= Khezel (tribe) =

Kurdish tribe in Iran and Iraq

The Khezel are a Kurdish tribe living mainly in western Iran and eastern Iraq. They speak the Khezel dialect of Southern Kurdish and are mostly Shia Muslims.

==History==
Some derived the name Khezel from the Islamic figure Khidr. Others claimed the Khezel descended from the Arab tribe of Khaz'al and settled in Nahavand after the Islamic conquest and later migrated to Shirvan-Chardavol. There were other claims that the Khezel descended from Rostam or Abbas ibn Ali. The Arab theory was commonly rejected with some adding that the name of the Khezel tribe was not to be confused with the Arab tribe in Iraq known as Khaza'il.

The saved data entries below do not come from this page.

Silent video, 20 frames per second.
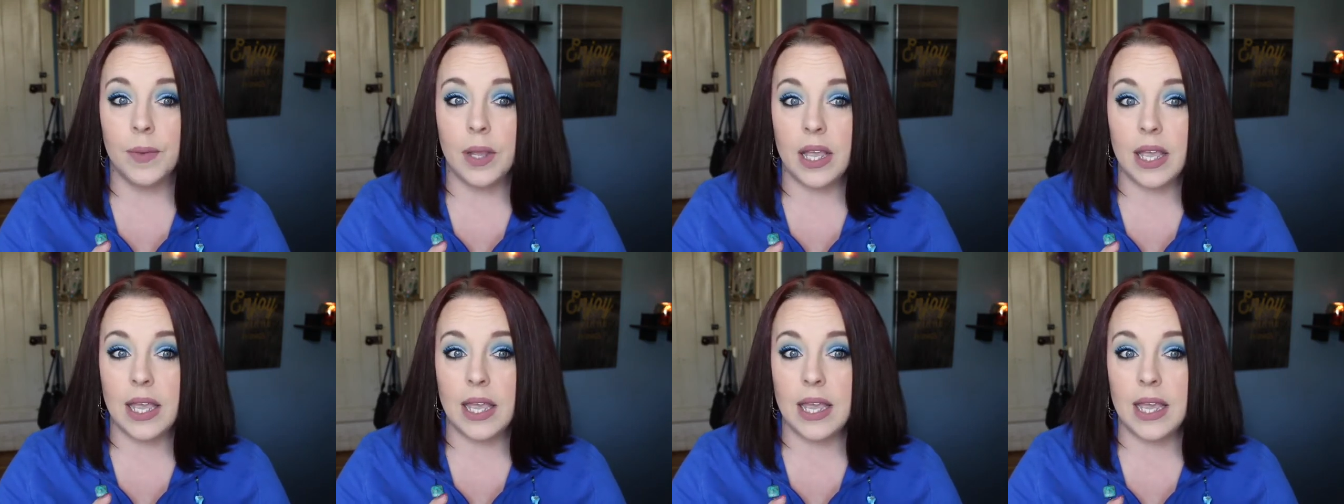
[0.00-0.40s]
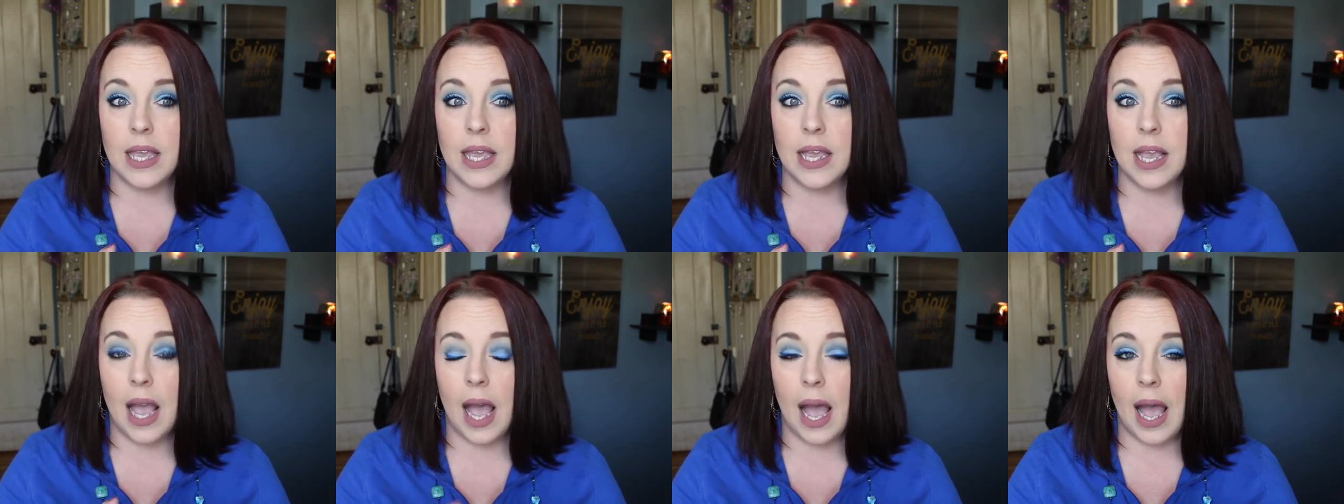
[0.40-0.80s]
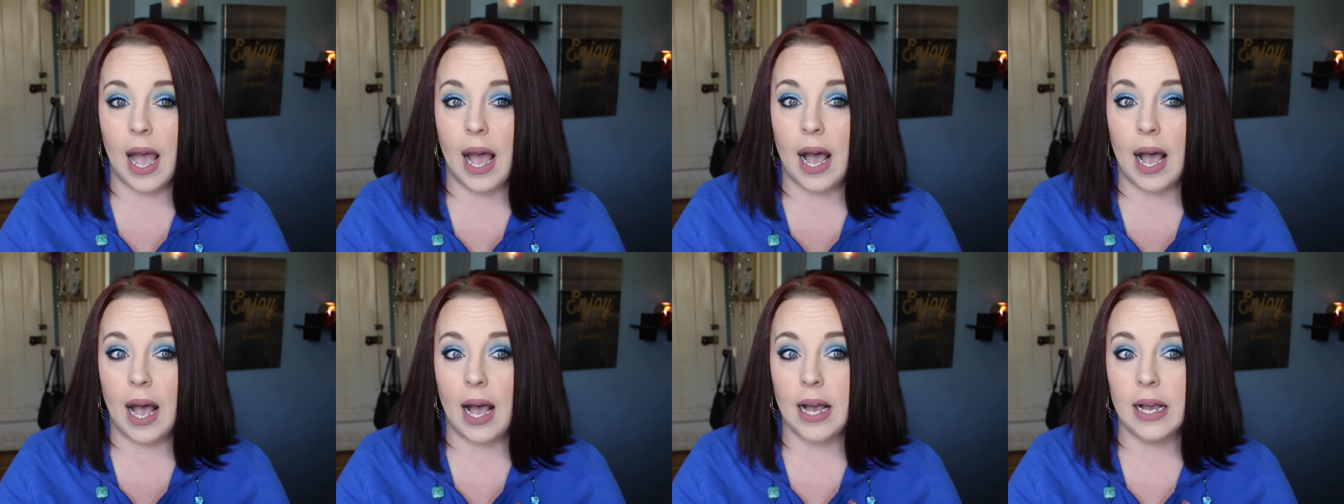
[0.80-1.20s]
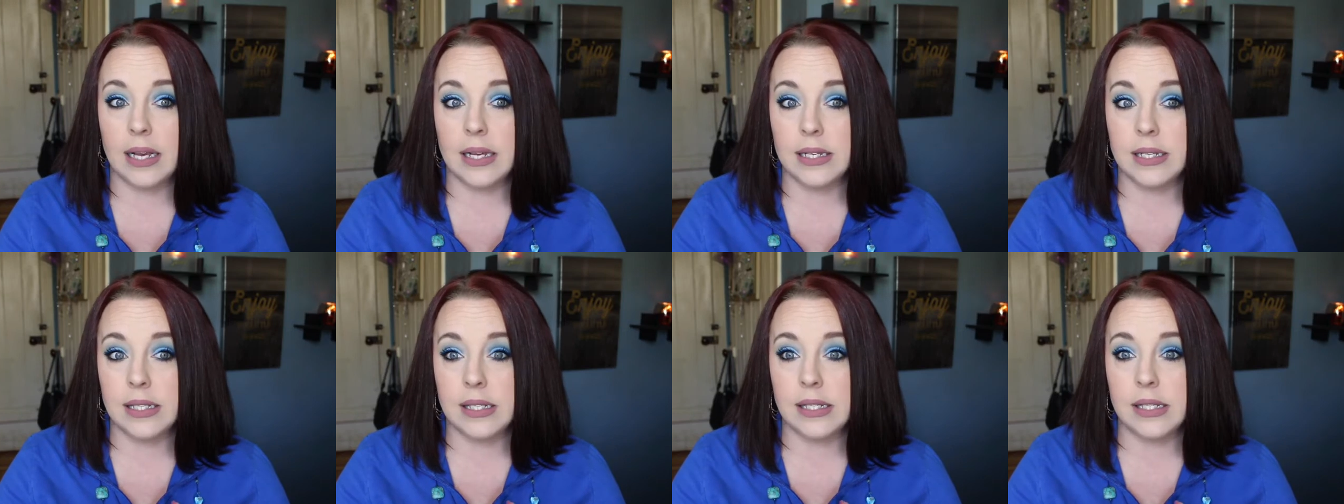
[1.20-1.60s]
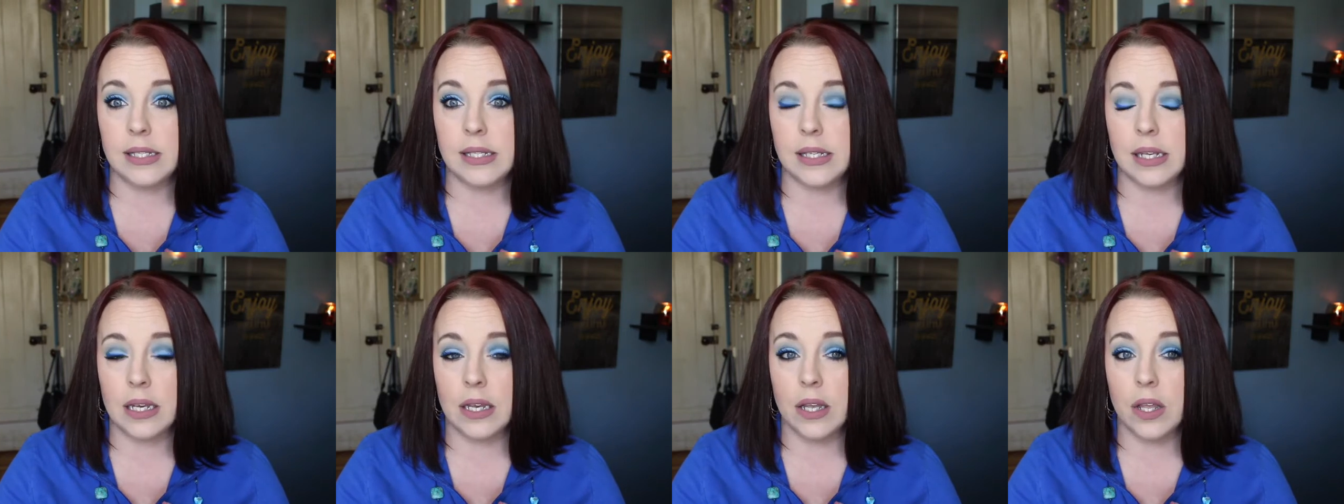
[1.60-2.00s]
He
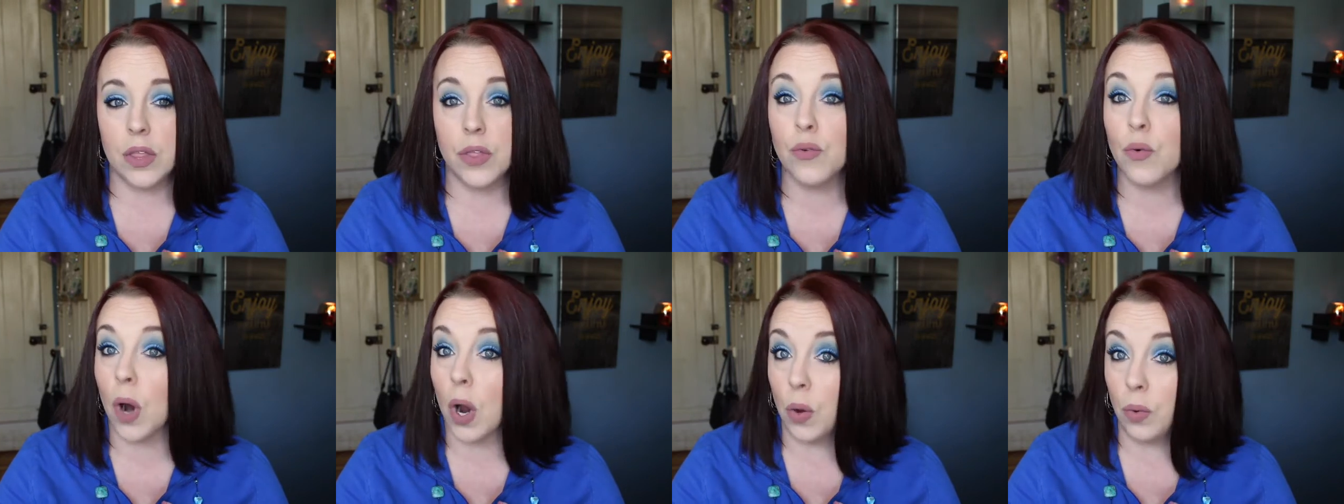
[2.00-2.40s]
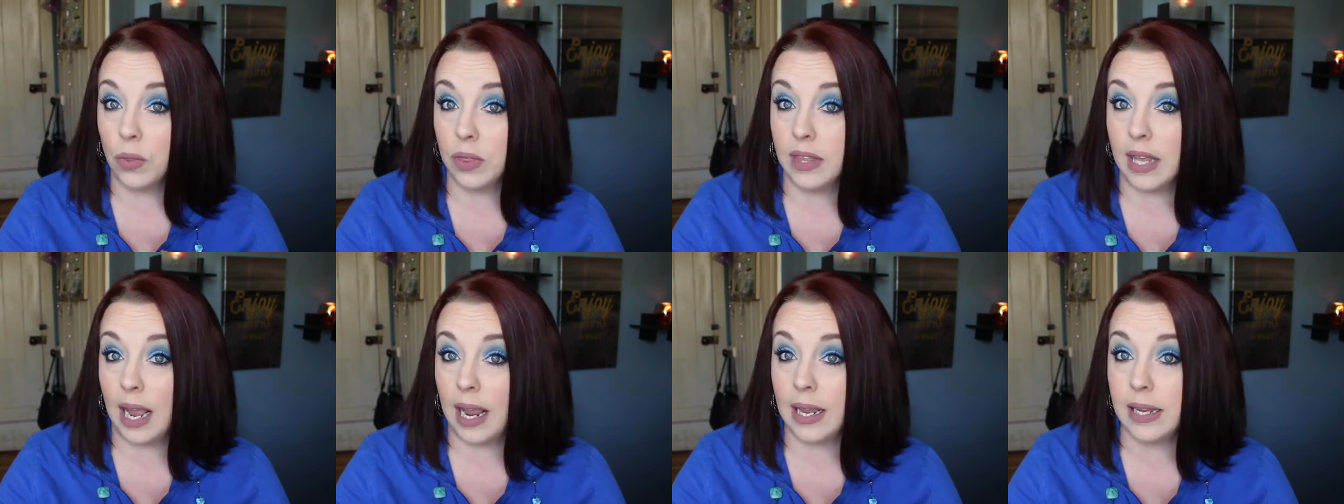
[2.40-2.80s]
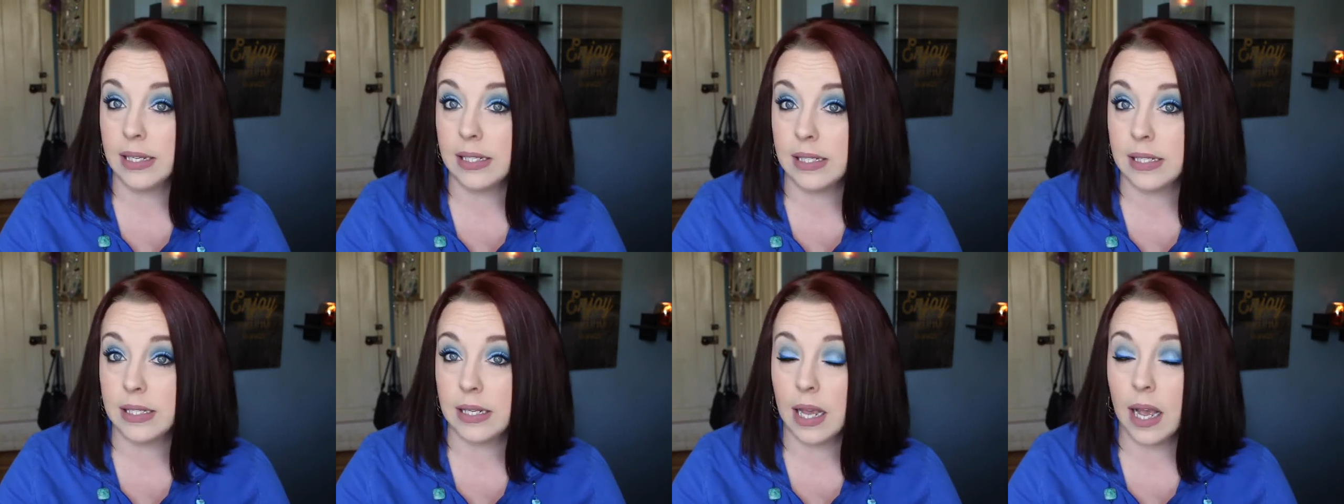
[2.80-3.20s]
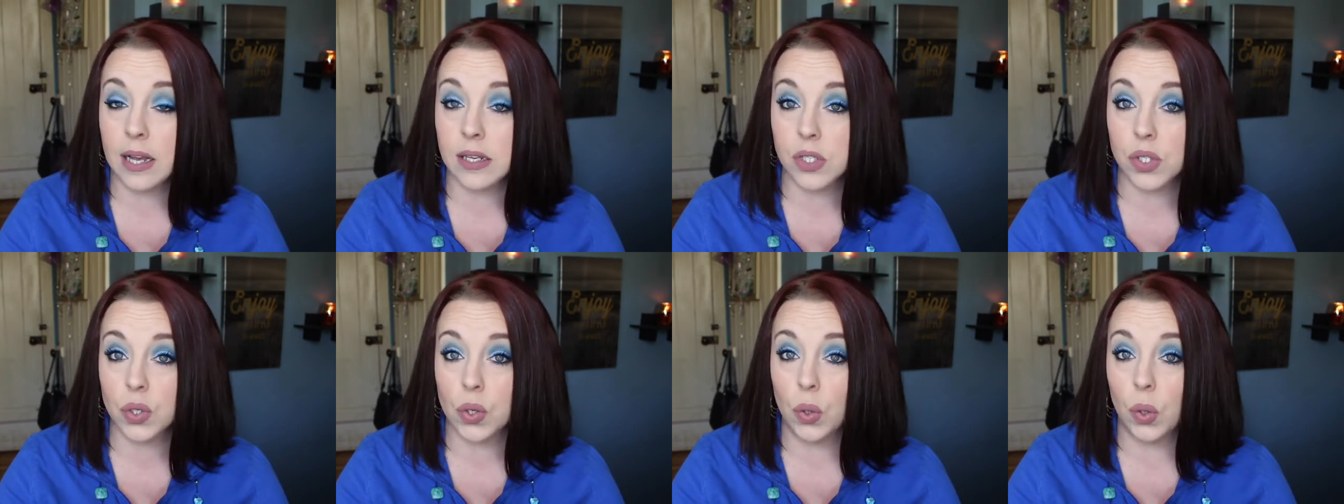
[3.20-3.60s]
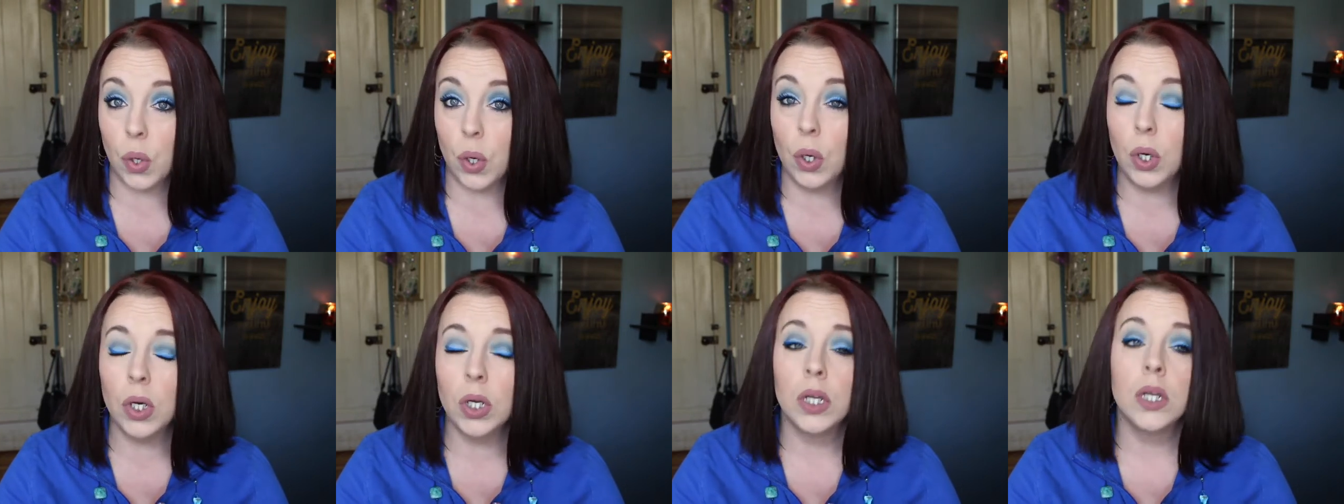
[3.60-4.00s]
has thrown things at
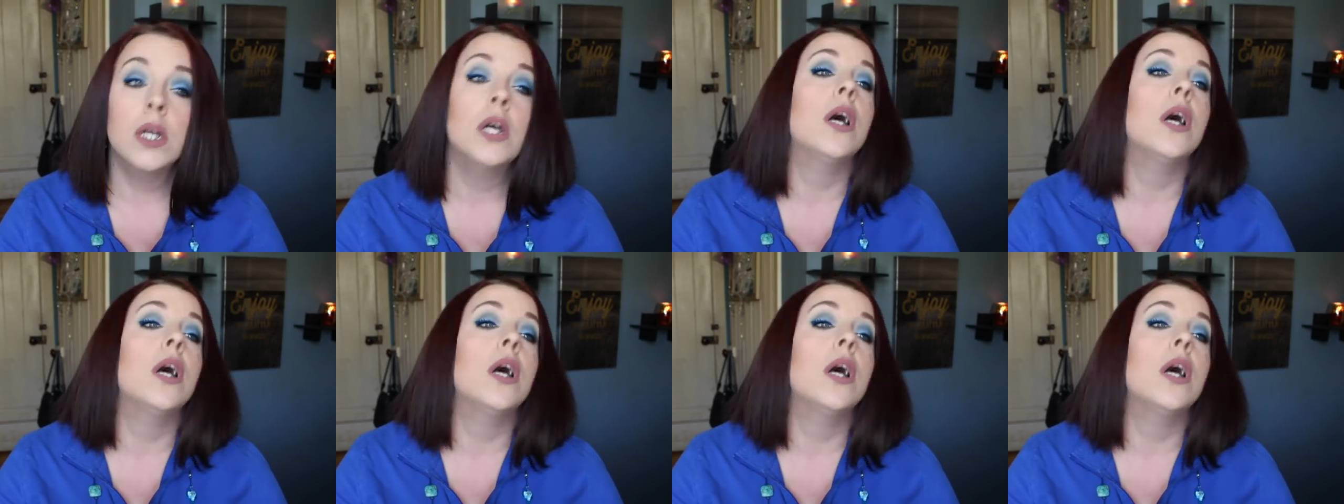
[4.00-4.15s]
school.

The Khezel were considered a Kurdish tribe which had a long presence in Ilam. Throughout the Safavid and Qajar periods, many of the Khezel dispersed from their traditional land to regions such as Shahin Dezh, Nahavand, Qorveh, Gilan-e Gharb, Kangavar, Bisotun, Khanaqin, Mandali, and Zorbatiya. During the Zand and Qajar periods, some Khezel migrated to Luristan, Chaharmahal and Bakhtiari, Fars, and Mazandaran. A large part of the Khezel lived in Shirvan and Chardavol in Ilam. During the Pahlavi period, the Khezel began to settle. They were considered one of the main Feyli Kurdish tribes. They were also one of the main tribes of Ilam. The Khezel dialect was generally considered part of the Feyli or Ilami group of Southern Kurdish along with the dialects of Ilami, Malekshahi, Badrayi, and Abdanani. Fattah considered the Khezel dialect spoken in the northern parts of Shirvan and Chardavol a variety of Laki. The Khezel dialect had many similarities with the Kalhori dialect of Southern Kurdish but also some differences. The Khezel tribe mainly comprised the tribes of Shamsinvand, Khazarvand, Morshedvand, and Qolivand. Others added the Khiravand and Jabarqolivand (Javarvand, Javayervand) among the Khezel. Others listed the Khezel tribes as Shamsivand, Chardavol, Holeylan, Morshedvand, Qolivand, and Khezelvand.